Die Kosten bezifferte der Ausschussvorsitzende mit rund 625 000 Euro. Der Anteil der Gemeinde könne sich aber auf 440 000 Euro reduzieren lassen, wenn sich alle beteiligten Ver- und Entsorgungsfirmen bereit erklärten, an der Ausbaumaßnahme mitzuwirken. Daraus ergebe sich dann für die Firmen ein Oberflächenanteil von 185 000 Euro, die der Gemeinde erspart blieben, erklärte Hommel.
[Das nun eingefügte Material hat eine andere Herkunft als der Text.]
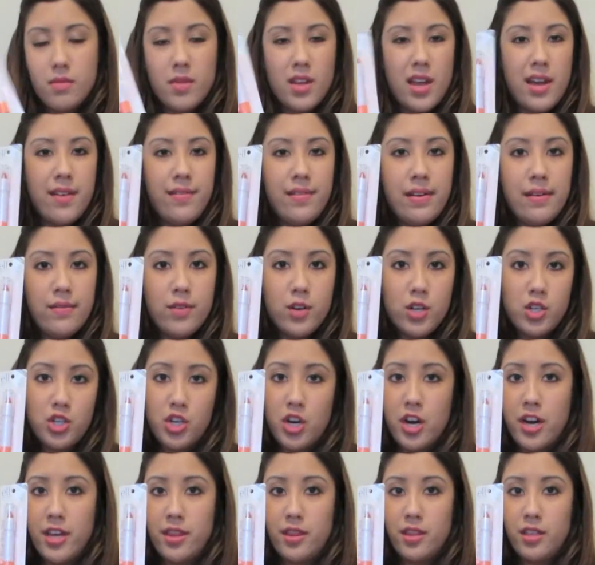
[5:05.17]
I've never
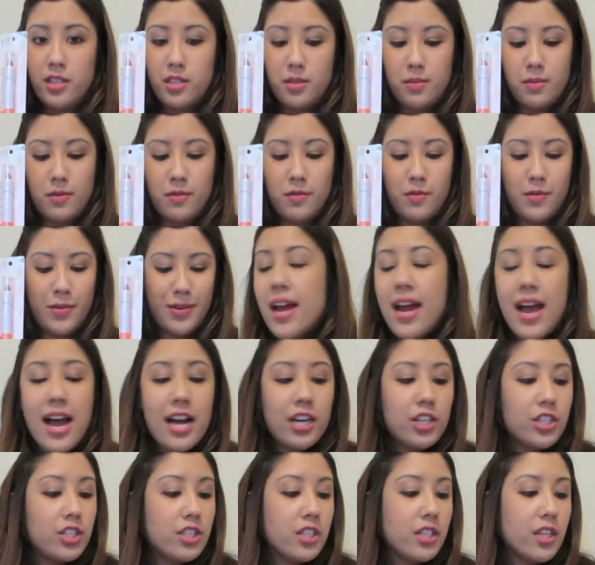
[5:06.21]
tried these before. I
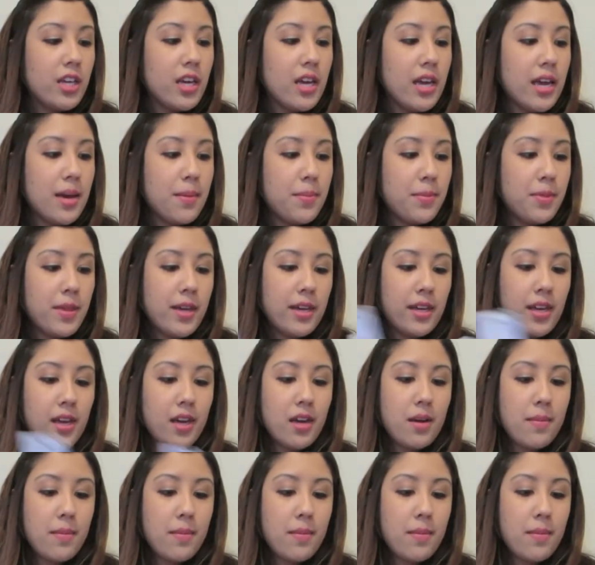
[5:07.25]
actually am thinking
„Mir ist bewusst, dass andere Straßen in der Gemeinde in einem wesentlich schlechteren Zustand sind, nur die Fernwärmeleitung wird ganz sicher im nächsten Jahr kommen“, sagte Hommel. Ihm gehe es darum, Schaden von den Bürgern und der Gemeinde abzuwenden, sowie Kosten einzusparen und dadurch auch den Kostenanteil der Anlieger (zehn bis 30 Prozent bei Durchgangsstraßen) zu verringern. Bevor der Ausbau realisiert werden könne, müssten zunächst aber alle beteiligten Ver- und Entsorgungsfirmen zustimmen. Danach müsse ein Bauprogramm erstellt und die Anlieger in einer Versammlung informiert werden.

Bürgermeister Volker Timm sah dennoch keine Notwendigkeit für den vorzeitigen Ausbau des Bussardwegs und versagte seine Zustimmung. Vier weitere Gemeindevertreter enthielten sich bei der Abstimmung. Die Mehrheit plädierte dafür, den Ausbau für 2014 zu planen.
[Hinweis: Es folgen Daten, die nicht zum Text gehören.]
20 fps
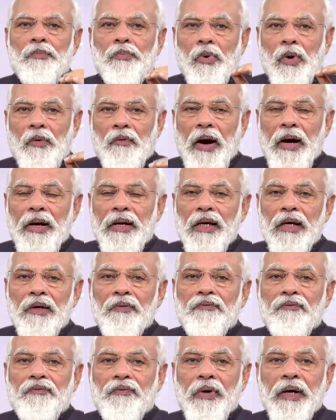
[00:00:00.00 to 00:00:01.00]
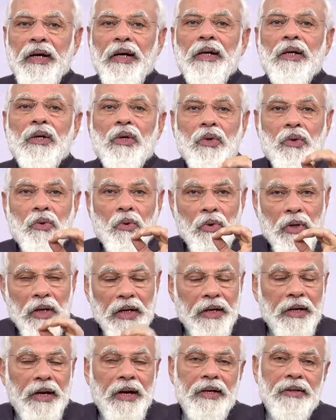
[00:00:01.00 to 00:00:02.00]
providing free
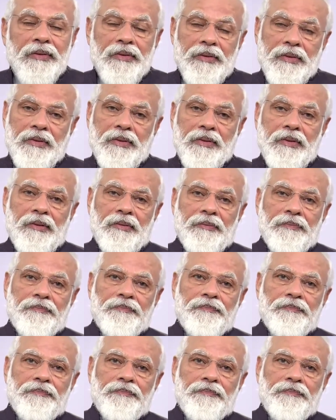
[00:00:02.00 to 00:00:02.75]
cooking gas,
Außerdem beantragte die SPD, eine Beratungsstelle für soziale Angelegenheiten in Hanerau-Hademarschen einzurichten. Vor einigen Jahren wurde bereits mit der Schwesternstation diakonische Dienste in den Kirchengemeinden Hohenwestedt und Todenbüttel ein Finanzierungskonzept erstellt, das auch einen Beratungsstützpunkt für Hanerau-Hademarschen vorsah, aber nicht weiter verfolgt wurde.

Demnach beträgt der Zuschuss der beteiligten Gemeinden für die wohnortnahe soziale Beratung, Versorgung und Betreuung der Einwohner durch die Sozialstation Hohenwestedt/Todenbüttel 80 Cent pro Einwohner. Otto Griefnow, Mitglied im Ausschuss für Sport, Kultur und Soziales, pädierte dafür, sich mit der Gemeinde Hanerau-Hademarschen und den zum Altamt Hademarschen zugehörigen Dörfern dieser Finanzierungsvereinbarung anzuschließen und für Beratungsgespräche einen Raum im ehemaligen Amtsgebäude in Hanerau-Hadermarschen zur Verfügung zu stellen. Diesem Vorschlag billigte die Gemeindevertretung einstimmtig.
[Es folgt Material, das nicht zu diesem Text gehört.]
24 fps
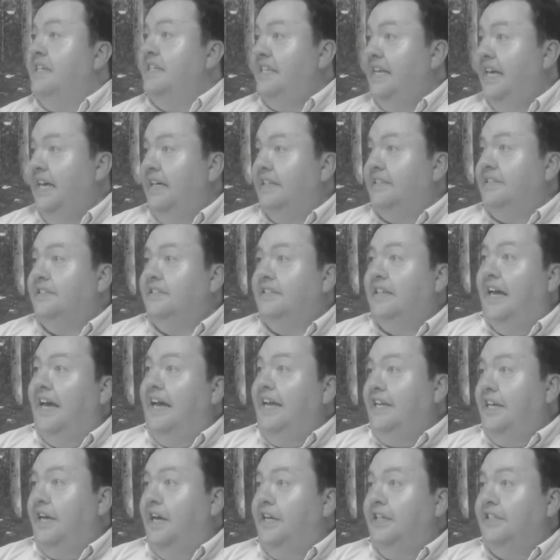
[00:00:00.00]
Yes, I
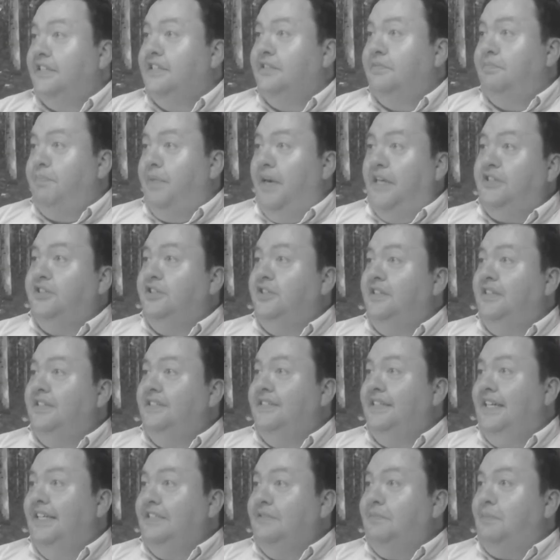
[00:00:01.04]
got a special
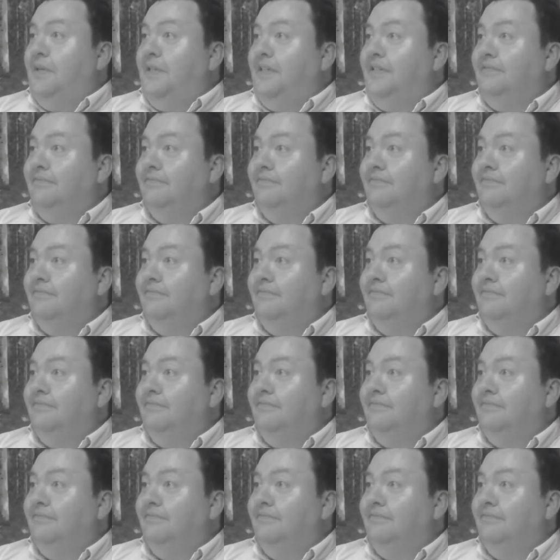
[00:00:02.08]
assessment.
Der dritte Antrag betraf den Verkauf von Mobiliar aus dem Inventar des ehemaligen Jugendaufbauwerkes (JAW, jetzt Haus der Gemeinde) und wurde ebenfalls einstimmig beschlossen. Danach erhalten zwei Interessenten aus der Gemeinde die gewünschten Möbelstücke gegen einen geringen Betrag, und der Rabs gGmbH in Hohenwestedt werden Möbelstücke für soziale Zwecke zu überlassen.